§ **Listed records**:
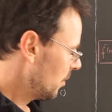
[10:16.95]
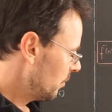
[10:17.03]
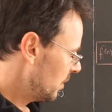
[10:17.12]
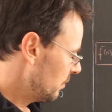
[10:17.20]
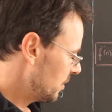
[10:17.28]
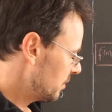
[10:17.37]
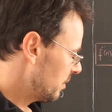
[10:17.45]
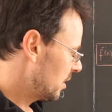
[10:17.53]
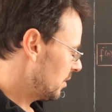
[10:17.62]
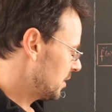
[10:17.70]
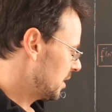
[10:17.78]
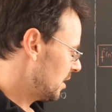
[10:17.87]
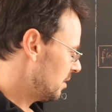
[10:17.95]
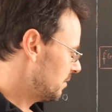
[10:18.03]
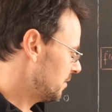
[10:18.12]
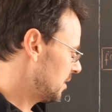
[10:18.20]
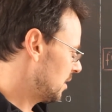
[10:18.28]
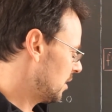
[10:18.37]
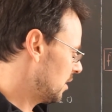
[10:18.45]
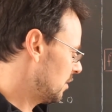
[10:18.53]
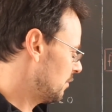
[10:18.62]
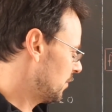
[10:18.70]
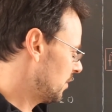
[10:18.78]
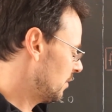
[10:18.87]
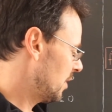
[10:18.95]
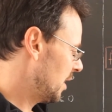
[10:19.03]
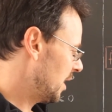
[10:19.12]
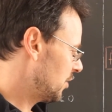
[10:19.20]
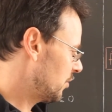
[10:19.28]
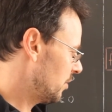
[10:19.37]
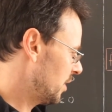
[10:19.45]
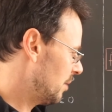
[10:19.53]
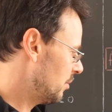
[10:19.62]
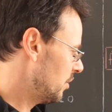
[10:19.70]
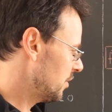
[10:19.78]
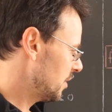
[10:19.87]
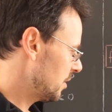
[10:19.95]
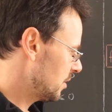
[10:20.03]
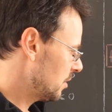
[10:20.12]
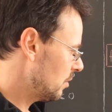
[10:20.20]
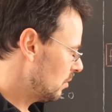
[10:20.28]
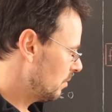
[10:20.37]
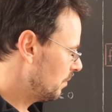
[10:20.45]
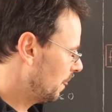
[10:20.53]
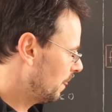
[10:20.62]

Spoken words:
we restrict ourselves to the natural numbers. So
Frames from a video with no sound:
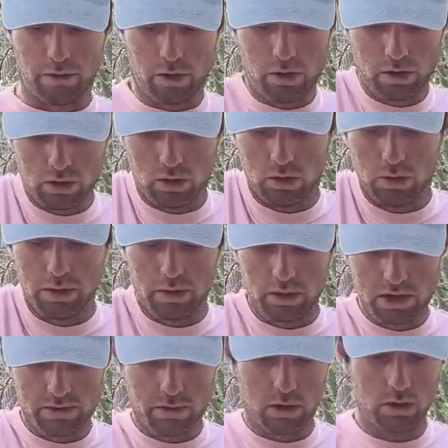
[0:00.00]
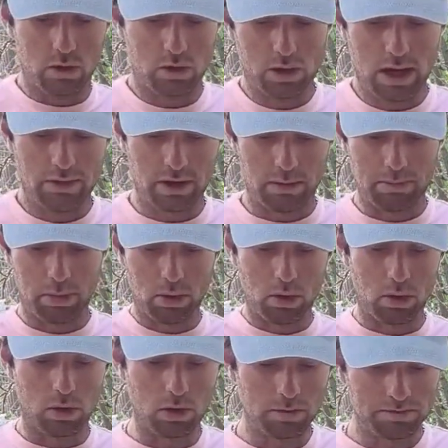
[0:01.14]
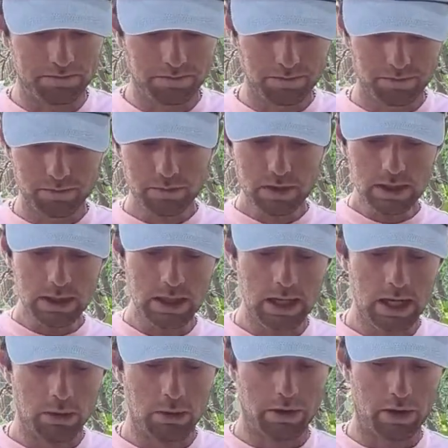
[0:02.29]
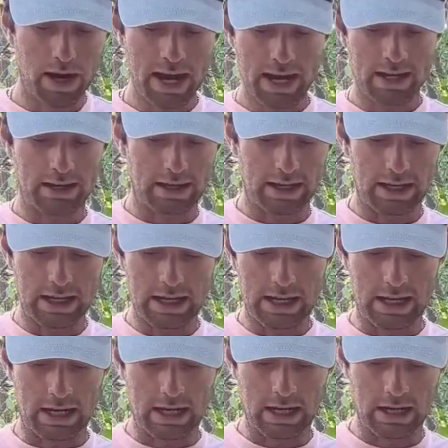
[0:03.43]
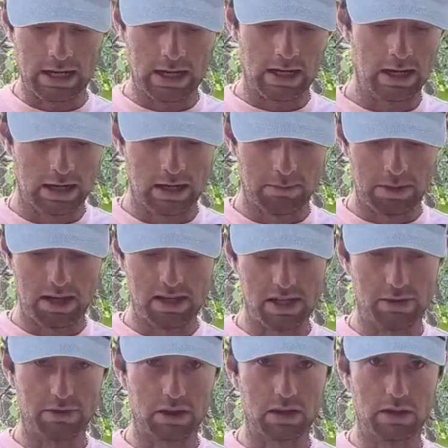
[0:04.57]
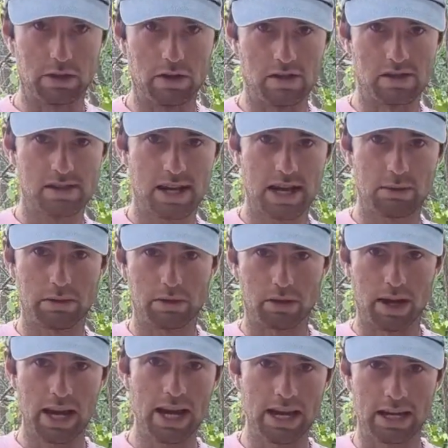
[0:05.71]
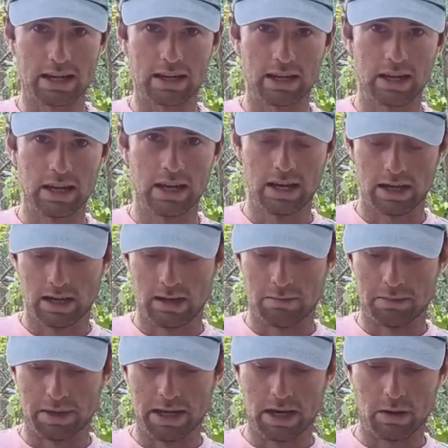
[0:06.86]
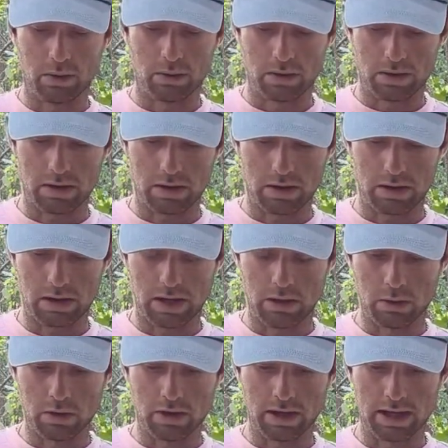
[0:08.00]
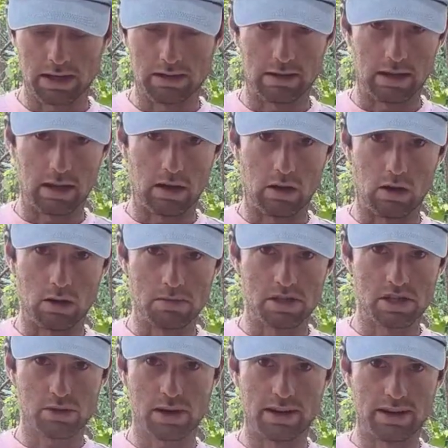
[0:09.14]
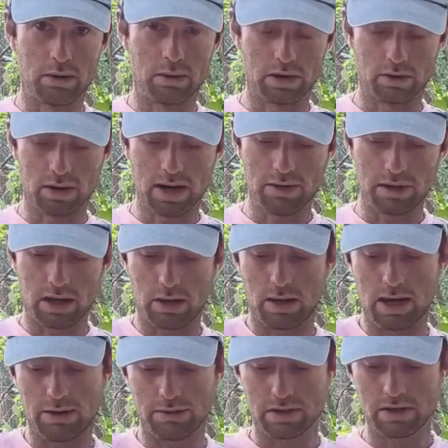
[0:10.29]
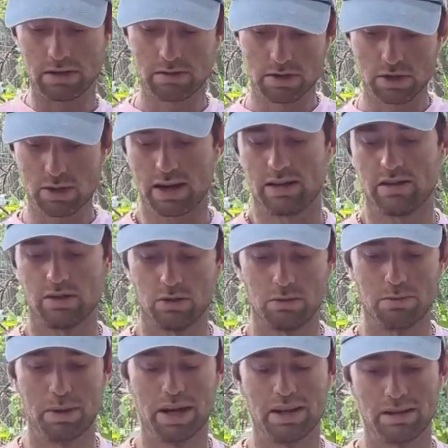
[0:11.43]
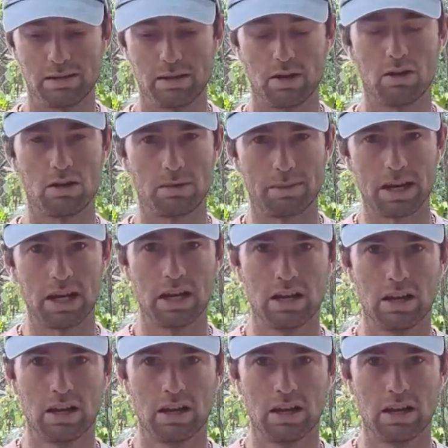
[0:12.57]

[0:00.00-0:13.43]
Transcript: vertical with Earth's vertical gravity pull, with your hand in, because you have to clear your side with your hand. But now, in order to get the arm straight down with gravity, you'd have to try to bend the arm.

§ **Task goal**: Give every entry again word for word; no images belong in the copy.

§ **Solution**:
[10:16.95]
[10:17.03]
[10:17.12]
[10:17.20]
[10:17.28]
[10:17.37]
[10:17.45]
[10:17.53]
[10:17.62]
[10:17.70]
[10:17.78]
[10:17.87]
[10:17.95]
[10:18.03]
[10:18.12]
[10:18.20]
[10:18.28]
[10:18.37]
[10:18.45]
[10:18.53]
[10:18.62]
[10:18.70]
[10:18.78]
[10:18.87]
[10:18.95]
[10:19.03]
[10:19.12]
[10:19.20]
[10:19.28]
[10:19.37]
[10:19.45]
[10:19.53]
[10:19.62]
[10:19.70]
[10:19.78]
[10:19.87]
[10:19.95]
[10:20.03]
[10:20.12]
[10:20.20]
[10:20.28]
[10:20.37]
[10:20.45]
[10:20.53]
[10:20.62]

Spoken words:
we restrict ourselves to the natural numbers. So
Frames from a video with no sound:
[0:00.00]
[0:01.14]
[0:02.29]
[0:03.43]
[0:04.57]
[0:05.71]
[0:06.86]
[0:08.00]
[0:09.14]
[0:10.29]
[0:11.43]
[0:12.57]

[0:00.00-0:13.43]
Transcript: vertical with Earth's vertical gravity pull, with your hand in, because you have to clear your side with your hand. But now, in order to get the arm straight down with gravity, you'd have to try to bend the arm.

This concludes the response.